Consumer robotics startup Aki has some pretty big plans for the games industry. Founded by Mark Palatucci, Boris Sofman, and Hanns Tappeiner, the company is looking to create a new wave in consumer robotics. In short, they're looking to create the future of toys and gaming.
"We've been working to take artificial intelligence out of research labs and build it into consumer products that people can use in their everyday lives," explained Palatucci, Anki's Chief Product Officer.
"One of the first things we realized," Palatucci continued, "was that video games have taken advantage of every advance in technology over the last three decades, whether it be high-speed graphics, Internet connections, or most recently social and mobile gaming. If you compare that to physical toys or physical games, they really haven't been touched by technology in the same way. So a lot of what people are playing with today is the same thing that people were playing with in the 1960s and 1970s."

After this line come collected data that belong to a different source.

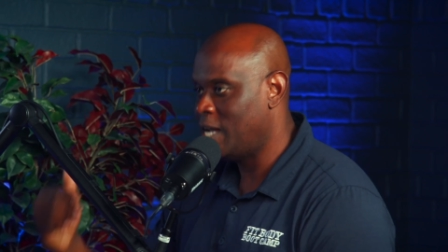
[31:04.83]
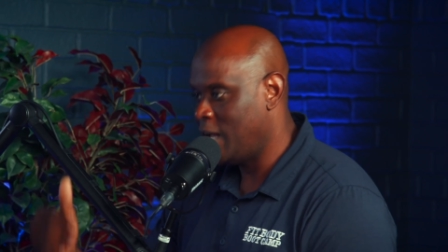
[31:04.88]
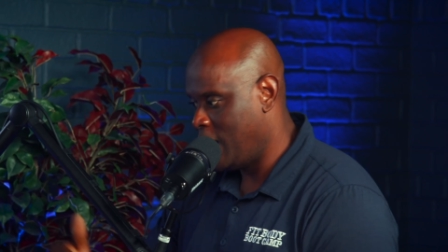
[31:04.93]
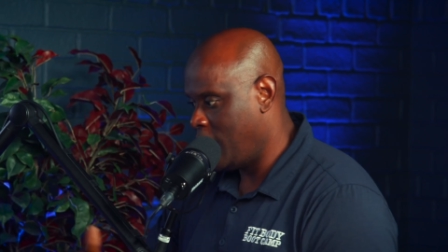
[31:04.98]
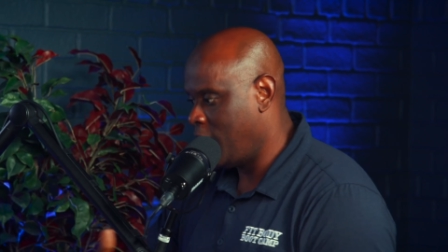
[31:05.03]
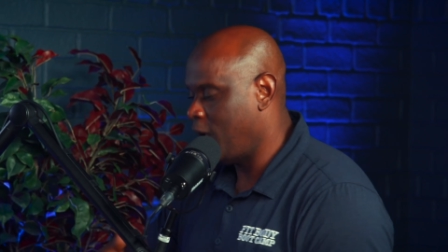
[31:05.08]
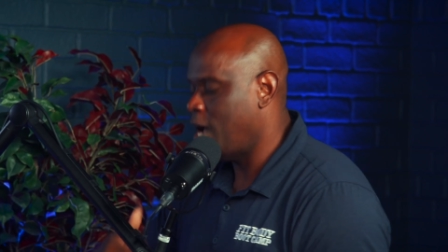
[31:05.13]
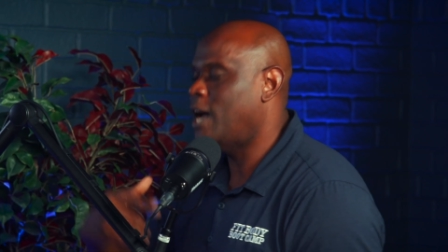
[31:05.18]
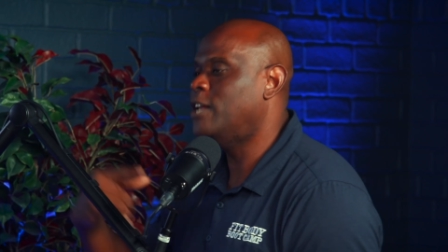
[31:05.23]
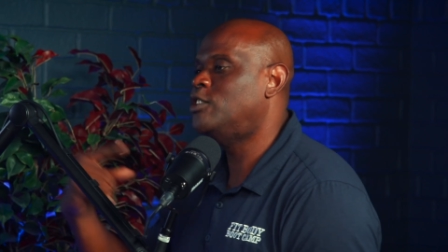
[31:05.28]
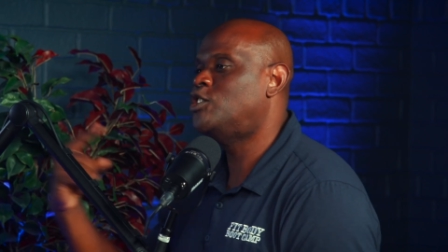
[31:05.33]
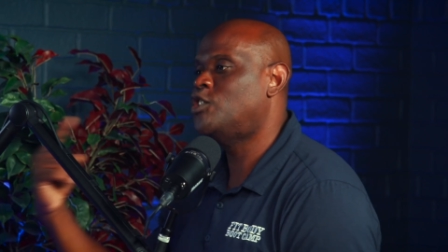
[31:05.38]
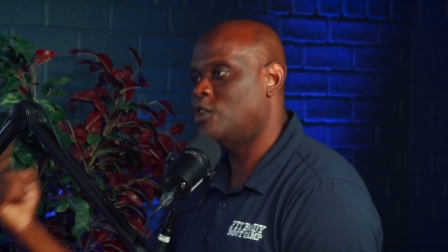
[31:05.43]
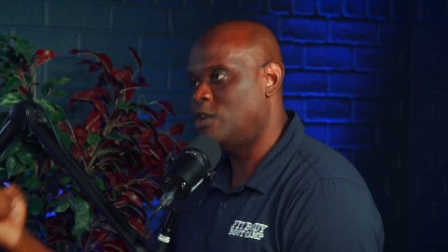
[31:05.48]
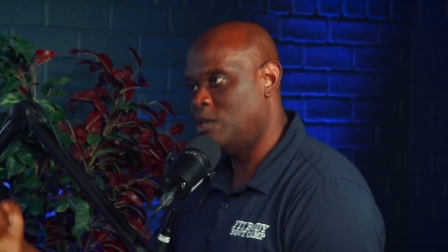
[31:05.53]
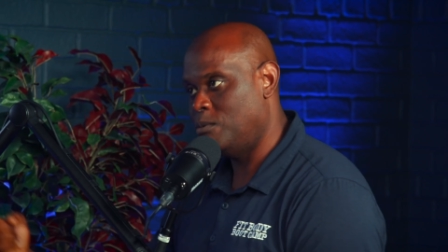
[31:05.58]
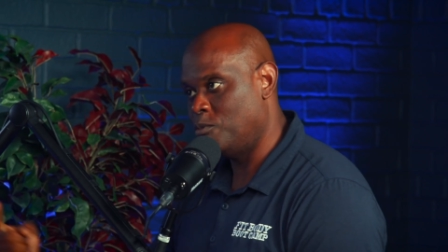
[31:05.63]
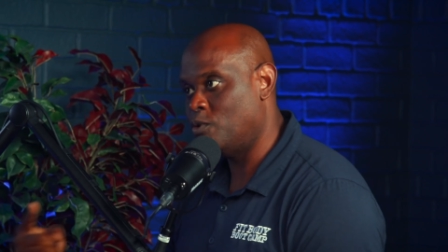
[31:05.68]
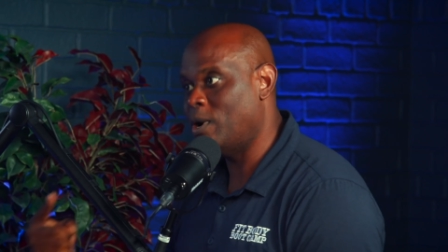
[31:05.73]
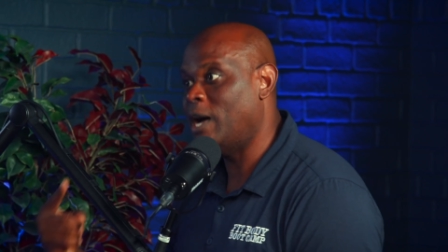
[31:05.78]
Turn it around. And
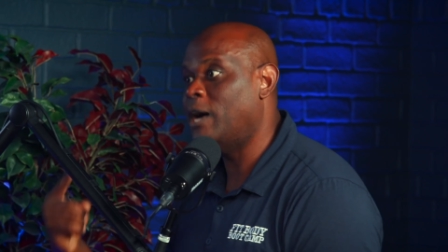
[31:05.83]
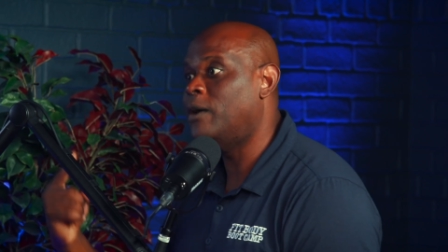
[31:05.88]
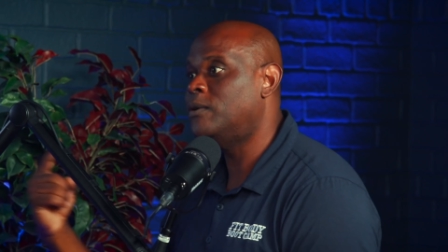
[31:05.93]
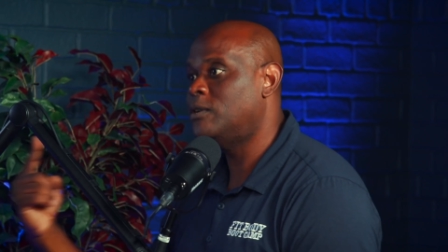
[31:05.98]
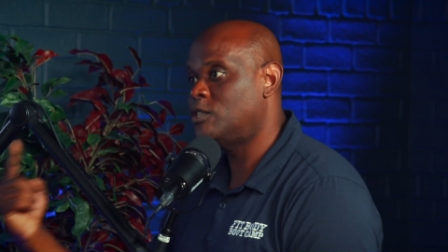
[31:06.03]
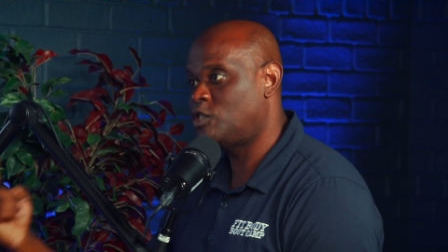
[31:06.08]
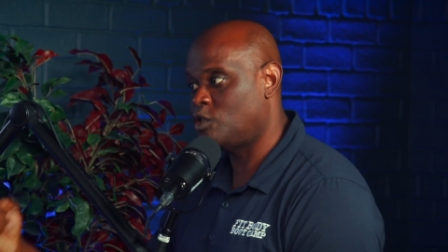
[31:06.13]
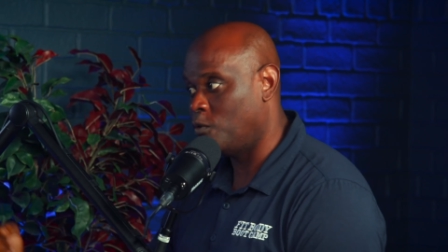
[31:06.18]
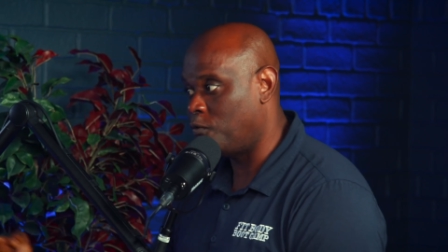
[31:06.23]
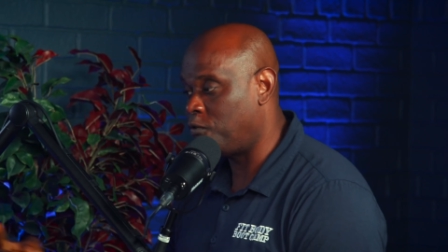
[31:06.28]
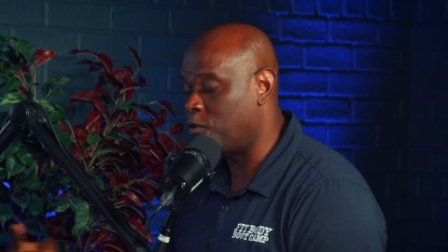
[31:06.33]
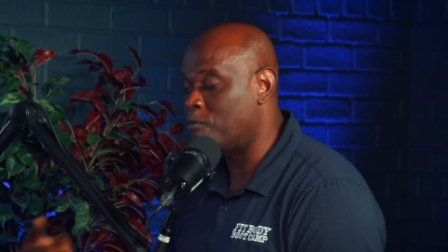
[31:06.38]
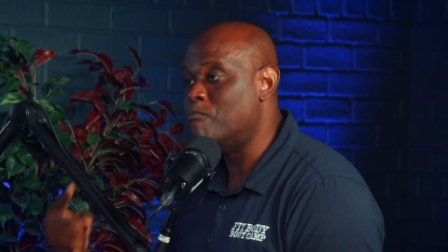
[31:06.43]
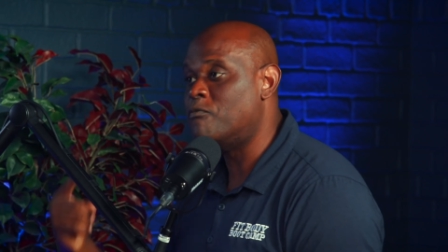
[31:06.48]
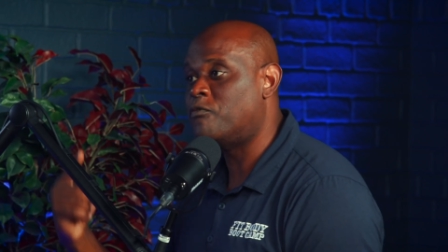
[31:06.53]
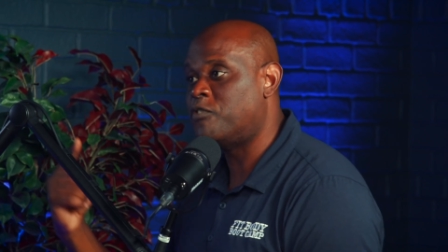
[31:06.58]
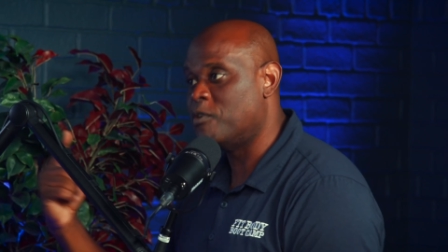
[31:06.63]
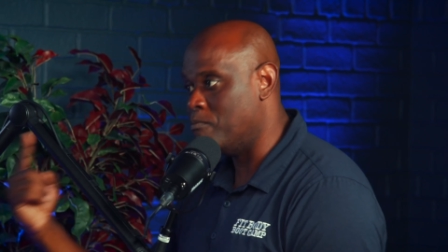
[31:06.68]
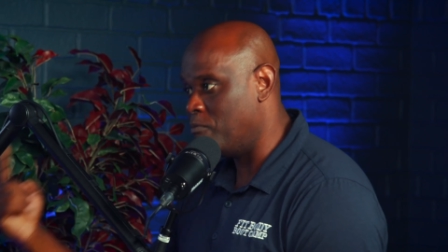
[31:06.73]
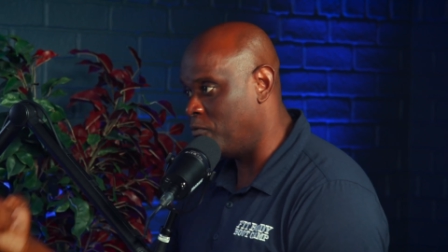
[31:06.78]
turn them around. So from
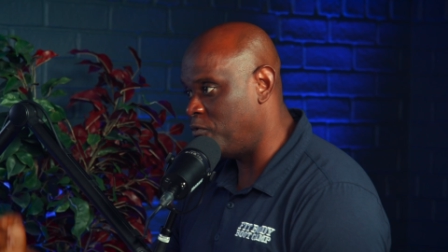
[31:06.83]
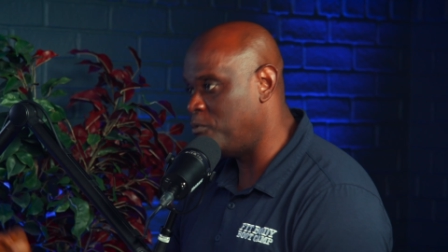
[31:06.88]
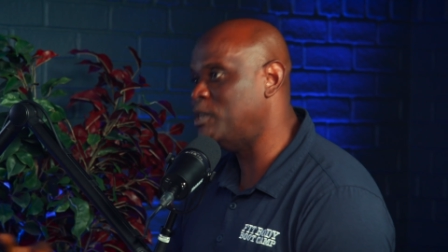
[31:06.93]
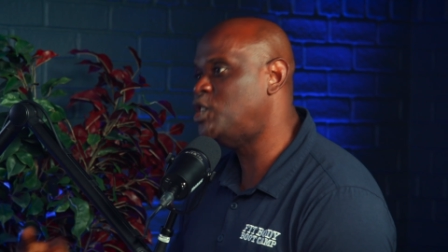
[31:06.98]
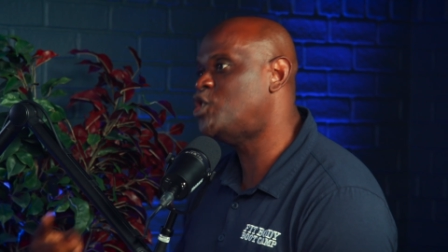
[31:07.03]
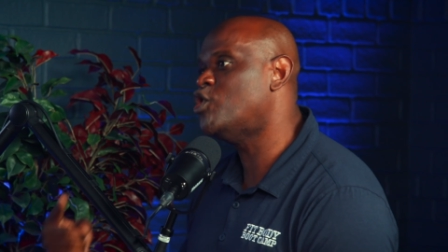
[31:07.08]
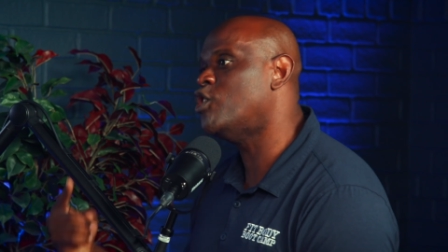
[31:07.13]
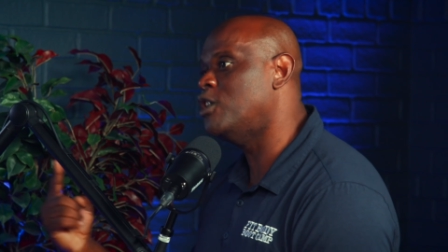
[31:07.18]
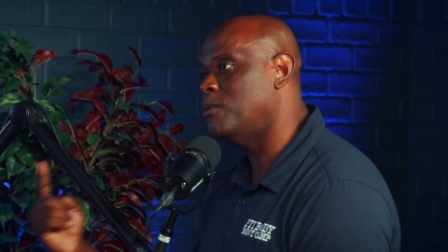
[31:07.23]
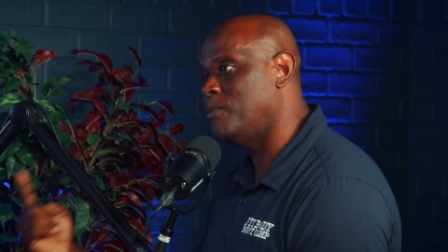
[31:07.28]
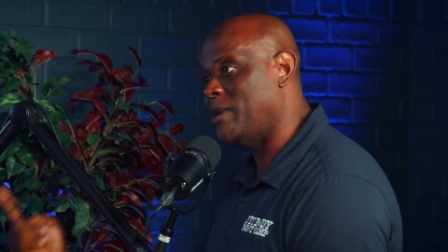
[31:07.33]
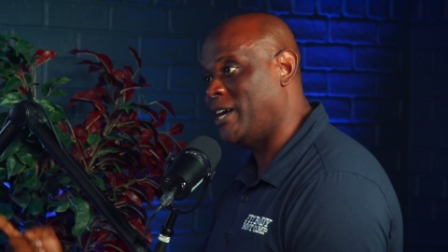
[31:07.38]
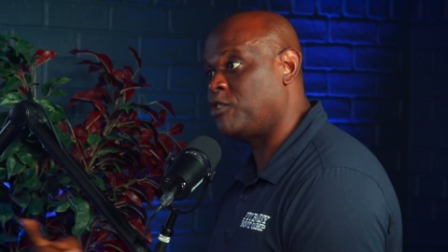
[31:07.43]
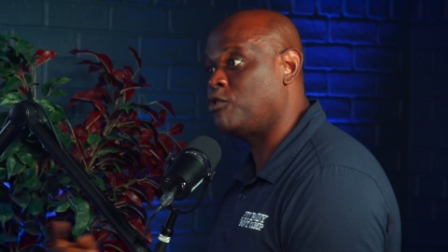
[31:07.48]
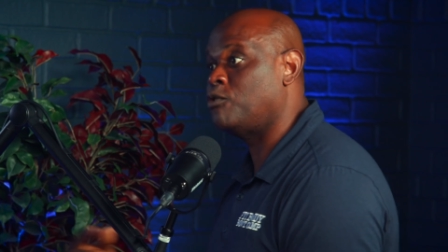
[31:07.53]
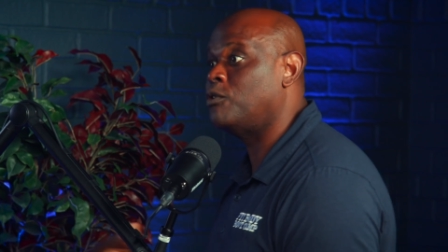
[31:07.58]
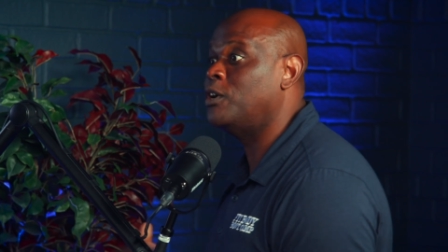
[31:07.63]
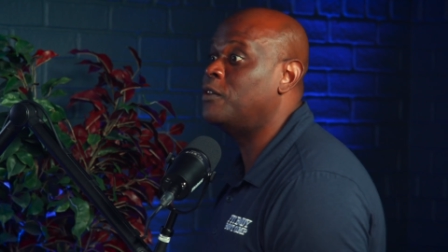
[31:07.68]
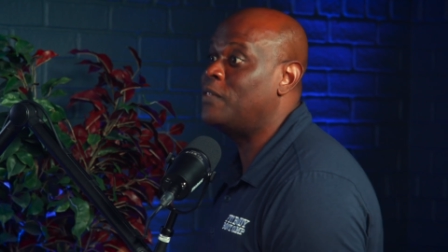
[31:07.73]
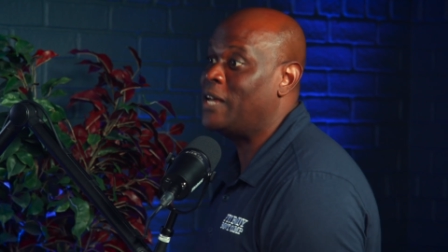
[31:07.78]
from the majority of my
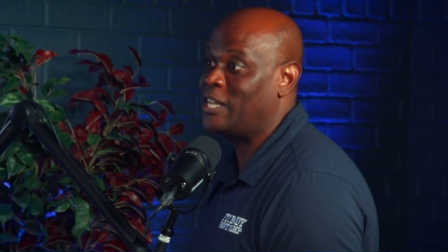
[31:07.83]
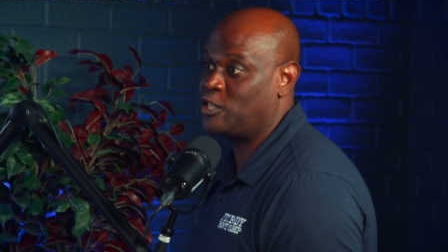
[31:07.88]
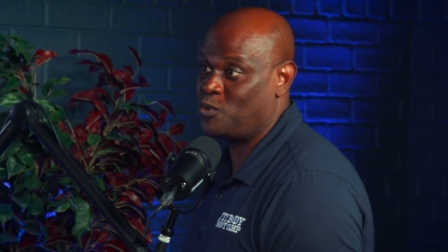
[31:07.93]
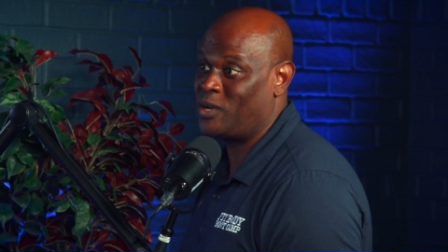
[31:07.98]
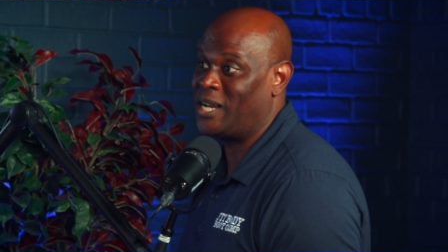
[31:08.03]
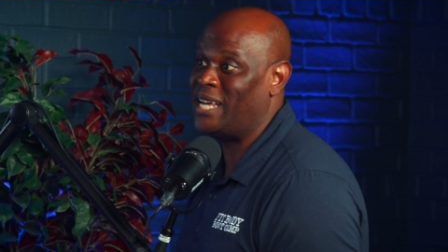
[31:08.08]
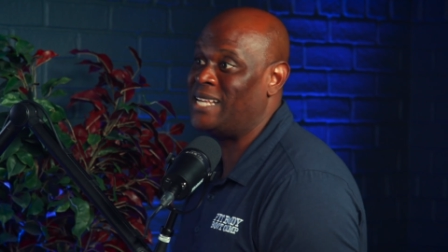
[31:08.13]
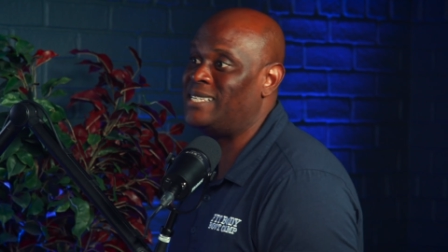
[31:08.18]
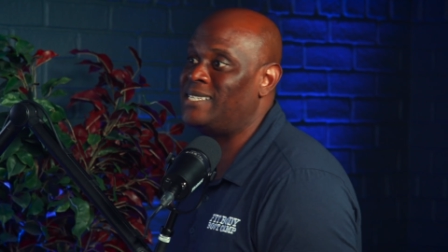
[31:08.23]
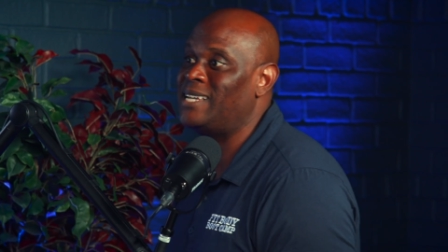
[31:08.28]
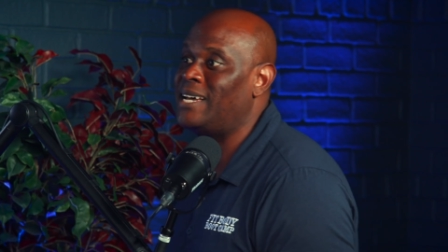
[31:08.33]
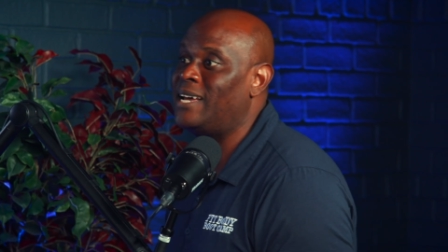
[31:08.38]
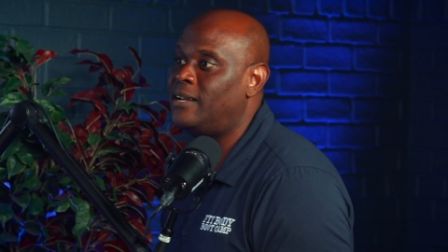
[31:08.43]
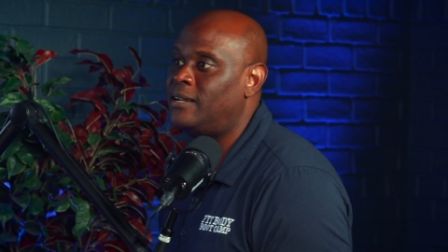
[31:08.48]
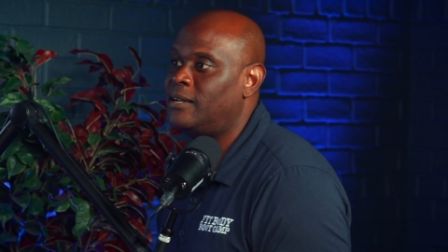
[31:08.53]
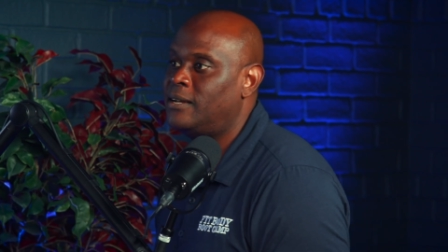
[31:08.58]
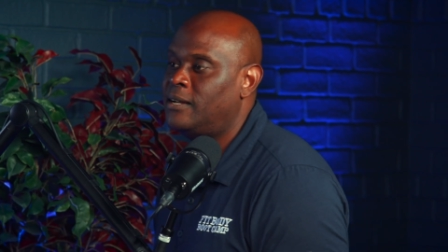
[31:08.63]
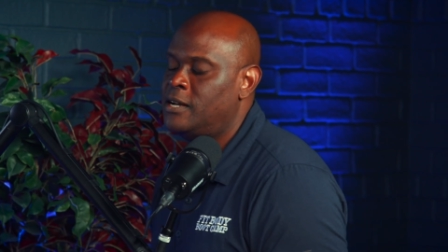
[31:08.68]
career, that's what I did.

This state of affairs, decided Anki's founders, needed to change. To them, this new genre of gaming held the potential for an immense - and entirely untapped- market. This is tied both to the lack of any advancements in the toy industry as it is a lack of emotional connection in gaming.
"People literally fall in love with their teddy bears," explained Palatucci. "The character within the toy creates a really strong bond between the person and the object. Video games don't necessarily have that to the same extent."
What video games do have, however, is the ability to adapt. They can advance, said Palatucci, both to keep with improvements in technology and to keep themselves challenging and entertaining as a player progresses. This allows games to maintain their entertainment value long after a toy may have gotten old or boring.
"The content is significantly more engaging than what people do in the physical world. So we really saw an opportunity to create a new type of entertainment experience, one that combines the magic of video games and all the things that you can do in the virtual world with the emotional connection and the physicality and tangibility that you get from the physical world."
Anki Drive -the organization's first product - combines real toy cars and a vinyl track with a digital gaming experience. The vehicles are controlled via iPhone, iPod Touch, or iPad, and can also be set to AI controls; players can either race against the computer or against their friends. Two-on-two and three-on-three matches can also be played.
"We really believe that this is a new type of entertainment," Palucci added. "We believe that it's a really great first step."
When developing the cars, the team was careful not to include too many moving parts. They needed to be designed with durability in mind, and Palatucci noted that the team put a great deal of work into the selection of its materials. Considerable effort was also put into the track design, which Palatucci explained is essential to the vehicle's AI. Basically, each car is equipped with a camera sensor on the bottom that effectively allows it to "read" the road; this allows the AI to know where it's driving when racing against a human opponent. The AI is also designed to improve with time - to evolve with the player, essentially.
Lastly, each car is equipped with bit of on-board memory, which allows the vehicles to store data (such as upgrades, for example). Applying said upgrades to a car is a one-time thing: once it's been written into the memory of a vehicle, it's there forever. At some time in the future, there's also been talk of supporting hacks and mods.
Anki Drive was released on Wednesday, October 23, as a $199 starter kit which includes two cars and a racing mat. Those of you who are interested might need to wait a little while, since the set is currently on backorder. The startup itself has been a roaring success as well, and has already attained nearly $50 million in funding from a number of high-profile investors.